_Supplied records_

*** Block opens ***

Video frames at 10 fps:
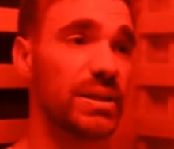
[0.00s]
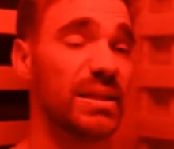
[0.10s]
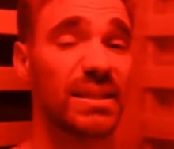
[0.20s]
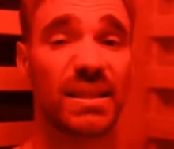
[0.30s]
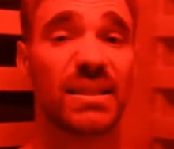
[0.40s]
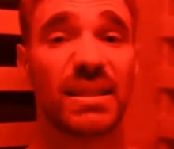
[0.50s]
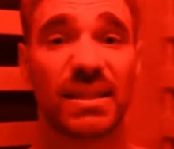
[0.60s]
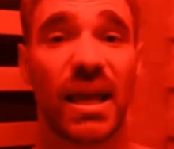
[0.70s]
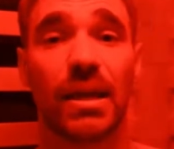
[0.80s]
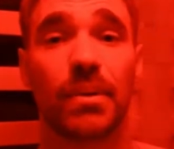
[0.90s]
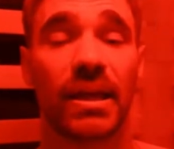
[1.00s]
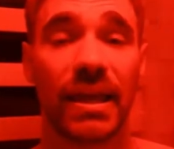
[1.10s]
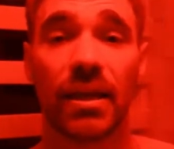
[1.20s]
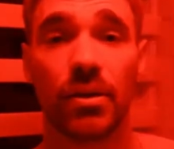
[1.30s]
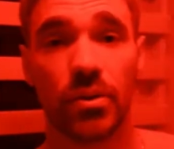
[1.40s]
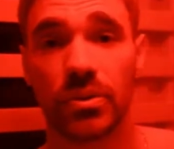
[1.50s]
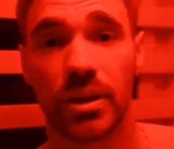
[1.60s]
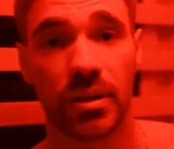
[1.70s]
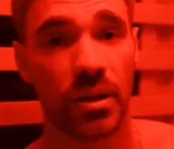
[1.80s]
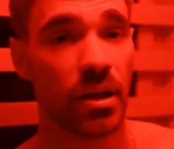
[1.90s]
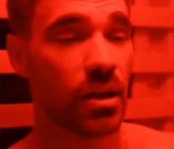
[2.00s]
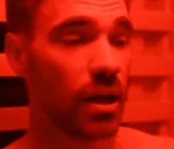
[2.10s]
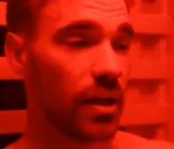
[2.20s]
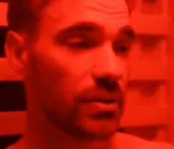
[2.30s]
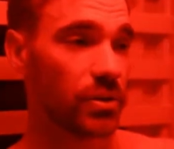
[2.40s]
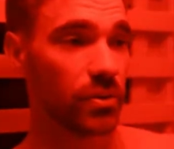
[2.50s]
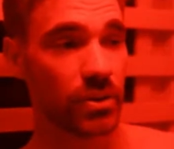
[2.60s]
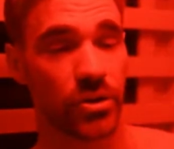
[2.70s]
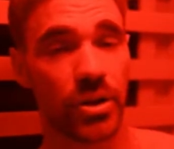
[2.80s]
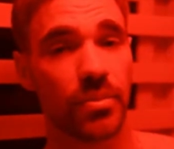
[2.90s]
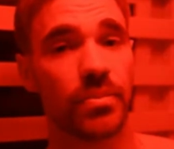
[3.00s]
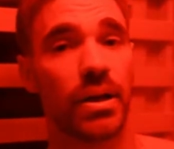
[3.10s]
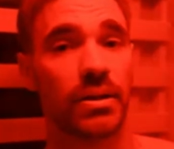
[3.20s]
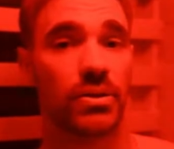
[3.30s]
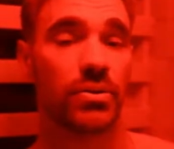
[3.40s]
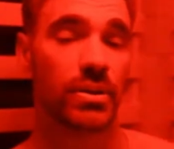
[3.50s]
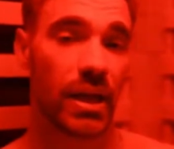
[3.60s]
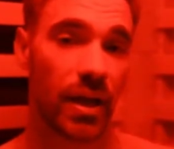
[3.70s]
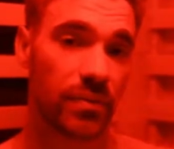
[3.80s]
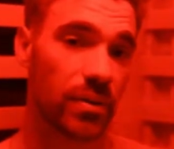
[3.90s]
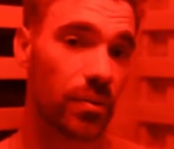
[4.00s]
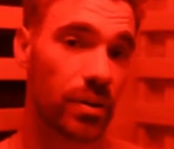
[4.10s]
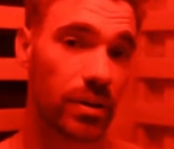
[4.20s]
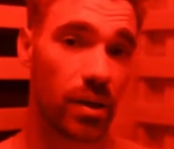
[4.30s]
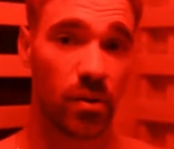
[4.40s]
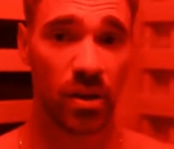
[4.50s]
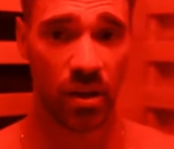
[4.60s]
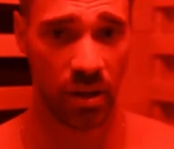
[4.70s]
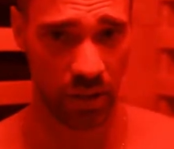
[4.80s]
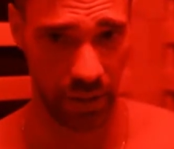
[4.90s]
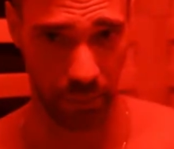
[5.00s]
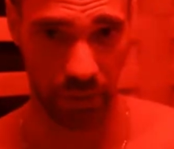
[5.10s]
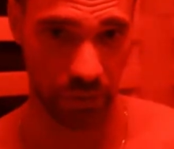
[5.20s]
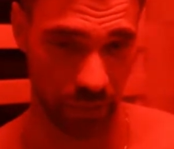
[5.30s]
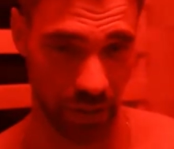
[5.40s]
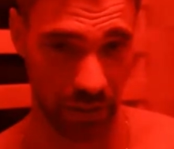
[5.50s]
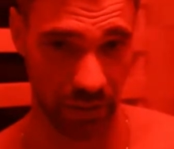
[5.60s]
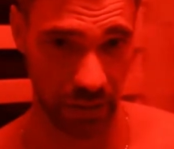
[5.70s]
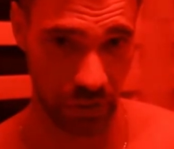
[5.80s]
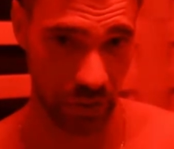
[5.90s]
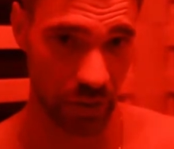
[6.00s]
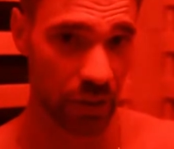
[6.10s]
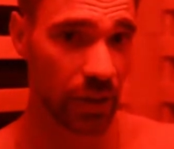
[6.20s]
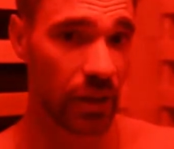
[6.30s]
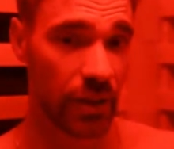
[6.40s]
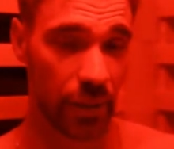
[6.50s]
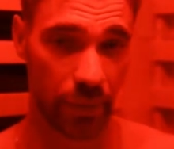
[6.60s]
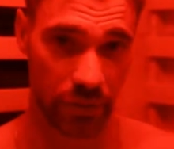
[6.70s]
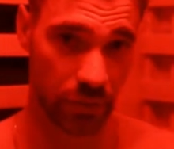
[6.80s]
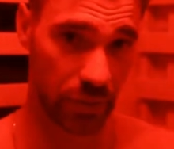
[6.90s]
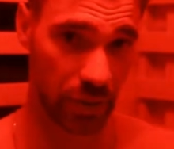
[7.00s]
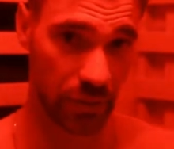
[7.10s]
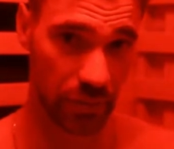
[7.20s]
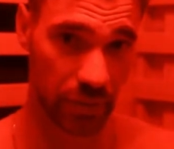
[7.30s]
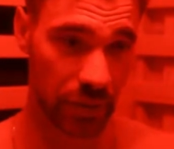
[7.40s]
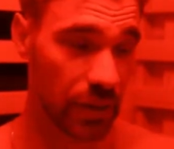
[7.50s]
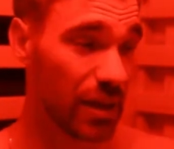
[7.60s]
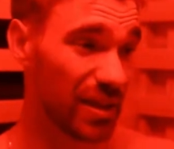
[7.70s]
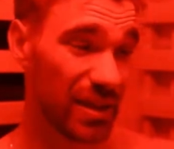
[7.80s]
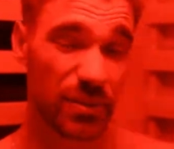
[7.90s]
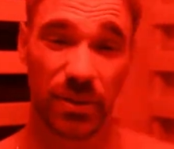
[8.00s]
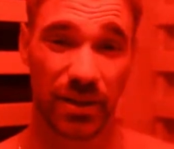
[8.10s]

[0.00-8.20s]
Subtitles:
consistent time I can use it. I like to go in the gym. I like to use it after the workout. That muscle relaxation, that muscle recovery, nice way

*** Block closes ***

_Activity_
Reproduce the listing verbatim, and keep the pictures out of the copy.

_Task answer_
Video frames at 10 fps:
[0.00s]
[0.10s]
[0.20s]
[0.30s]
[0.40s]
[0.50s]
[0.60s]
[0.70s]
[0.80s]
[0.90s]
[1.00s]
[1.10s]
[1.20s]
[1.30s]
[1.40s]
[1.50s]
[1.60s]
[1.70s]
[1.80s]
[1.90s]
[2.00s]
[2.10s]
[2.20s]
[2.30s]
[2.40s]
[2.50s]
[2.60s]
[2.70s]
[2.80s]
[2.90s]
[3.00s]
[3.10s]
[3.20s]
[3.30s]
[3.40s]
[3.50s]
[3.60s]
[3.70s]
[3.80s]
[3.90s]
[4.00s]
[4.10s]
[4.20s]
[4.30s]
[4.40s]
[4.50s]
[4.60s]
[4.70s]
[4.80s]
[4.90s]
[5.00s]
[5.10s]
[5.20s]
[5.30s]
[5.40s]
[5.50s]
[5.60s]
[5.70s]
[5.80s]
[5.90s]
[6.00s]
[6.10s]
[6.20s]
[6.30s]
[6.40s]
[6.50s]
[6.60s]
[6.70s]
[6.80s]
[6.90s]
[7.00s]
[7.10s]
[7.20s]
[7.30s]
[7.40s]
[7.50s]
[7.60s]
[7.70s]
[7.80s]
[7.90s]
[8.00s]
[8.10s]

[0.00-8.20s]
Subtitles:
consistent time I can use it. I like to go in the gym. I like to use it after the workout. That muscle relaxation, that muscle recovery, nice way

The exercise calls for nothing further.